— Большинство игроков, мисс Рэтчед, демонстрируют несомненный прогресс с тех самых пор, как была организована баскетбольная команда; я думаю, что ее терапевтическая ценность уже доказана.
Она некоторое время в изумлении смотрела на него. Судя по всему, он тоже в какой-то мере вышел из-под контроля. Она отметила на будущее, каким тоном он с ней разговаривает, чтобы припомнить ему это, когда снова придет ее время, а сейчас только кивнула в ответ и снова уселась на свое место на сестринском посту и принялась колдовать над тумблерами своего оборудования. Рабочие вставили в раму над ее столом картонку — до тех пор, пока не вырежут подходящее по размеру стекло, и она сидела за этой картонкой целый день — так, словно ее и не было, так, будто она до сих пор может видеть все, что происходит в дневной комнате. За этой квадратной картонкой она выглядела словно картина, повернутая лицом к стене.

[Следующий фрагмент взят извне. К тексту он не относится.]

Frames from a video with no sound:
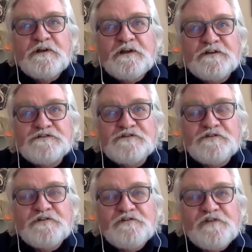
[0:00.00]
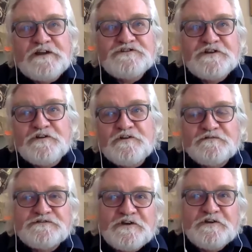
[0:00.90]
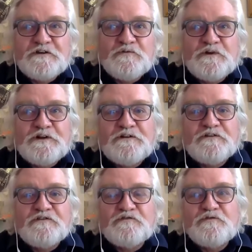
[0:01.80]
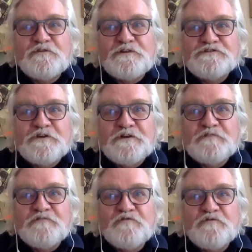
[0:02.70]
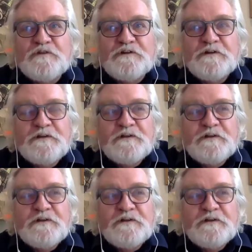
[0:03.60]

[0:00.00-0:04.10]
in a certain ratio of solar, wind, and storage going forward.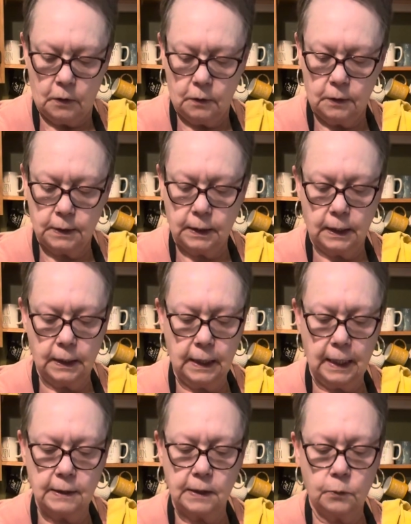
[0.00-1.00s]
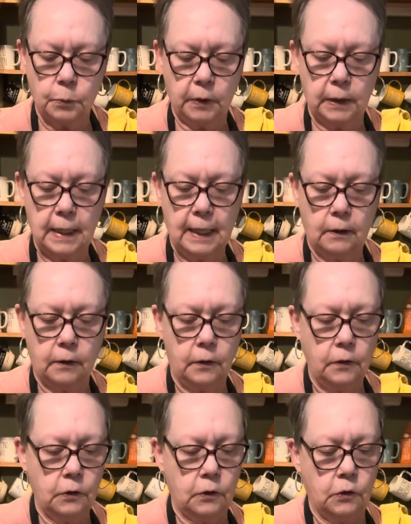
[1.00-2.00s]
Let's get that spread out
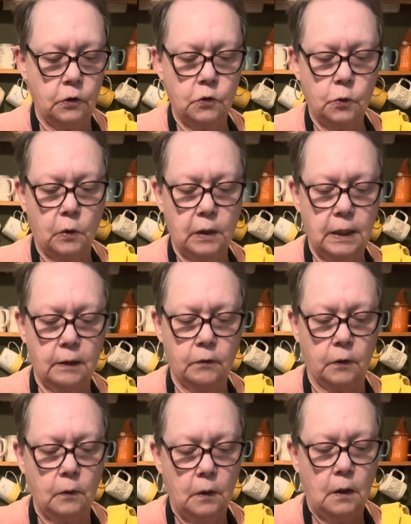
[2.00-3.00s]
good. You can use whateverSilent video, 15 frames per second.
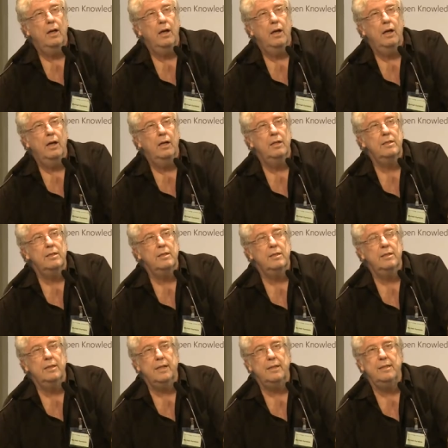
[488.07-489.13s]

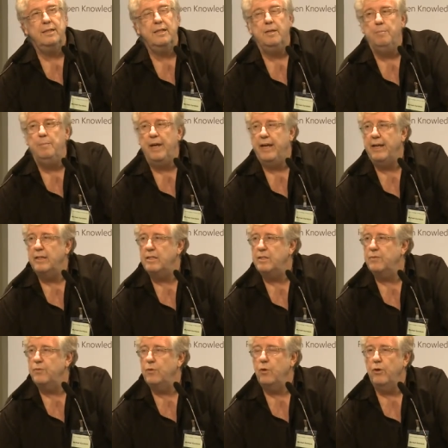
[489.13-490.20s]
60
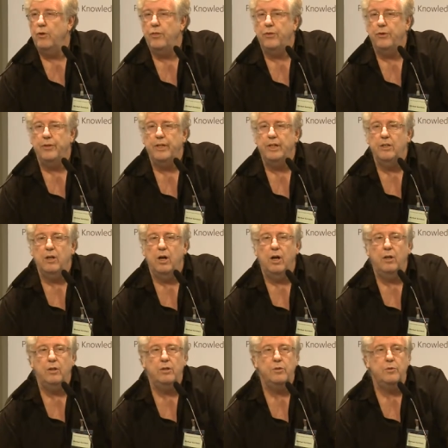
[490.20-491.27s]
megs for
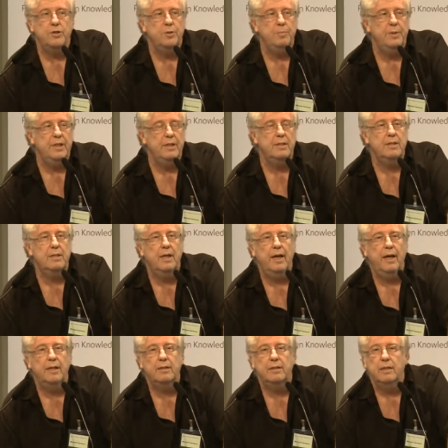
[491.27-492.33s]
$30, which means
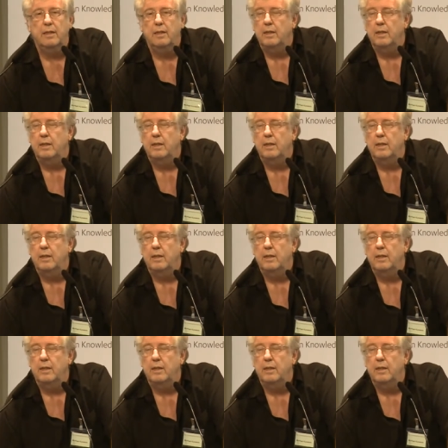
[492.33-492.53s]
that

Она выжидала, без всяких комментариев, а Макмерфи тем временем продолжал разгуливать по утрам по коридору в трусах с белыми китами, или бросал монетки в спальнях, или носился туда-сюда по коридору, дуя в никелированный судейский свисток, обучая Острых добегать с мячом от двери отделения до изолятора в другом конце коридора, и мяч гулко стучал по коридору, словно гремела канонада, а Макмерфи ревел, словно сержант:
— Двигайтесь, мать вашу, быстрей!
Когда они разговаривали друг с другом, были сама вежливость. Он просил дать ему свою чернильную ручку, чтобы написать из больницы просьбу в Общество содействия осужденным, писал прямо у нее на столе и вручал ей просьбу и одновременно ручку с задушевным «благодарю вас». Она брала и то и другое и произносила вежливо, как только умела, что ей «нужно посоветоваться с врачом» — это занимало около трех минут, — и возвращалась сообщить ему, что, разумеется, очень сожалеет, но в настоящее время передать подобную просьбу считается терапевтически нецелесообразным. Он снова благодарил ее и отходил от сестринского поста, и дул в свисток с такой силой, что от его звука могли бы вылететь окна на несколько миль вокруг, и вопил:
— Действуйте, мать вашу, хватайте мяч и дайте ему немного попрыгать!
Он пробыл в отделении месяц, достаточно долго для того, чтобы на доске объявлений появилась его фамилия в списке тех, чьи кандидатуры обсуждались на собрании группы в отношении прогулки в сопровождении. Он подошел к доске объявлений с ее чернильной ручкой и рядом с графой «В сопровождении…» написал: «Куколки по имени Кэнди Старр, которую я знаю по Портленду» — и сломал кончик пера, поставив жирную точку. Данная просьба была вынесена на обсуждение группы несколькими днями позже — в тот самый день, когда рабочие вставили новое стекло перед столом Большой Сестры, и после того, как его просьба была отклонена, «поскольку мисс Старр не кажется нам подходящей кандидатурой для сопровождения пациента». Макмерфи только пожал плечами и сказал, что хотелось бы ему посмотреть, как бы она запрыгала, встал и подошел к сестринскому посту, к окну, на котором все еще красовалась наклейка поставляющей стекла компании, и снова выбил его кулаком, объяснив Большой Сестре, пока кровь текла по его пальцам, что он думал, будто картонку сняли и рама пуста.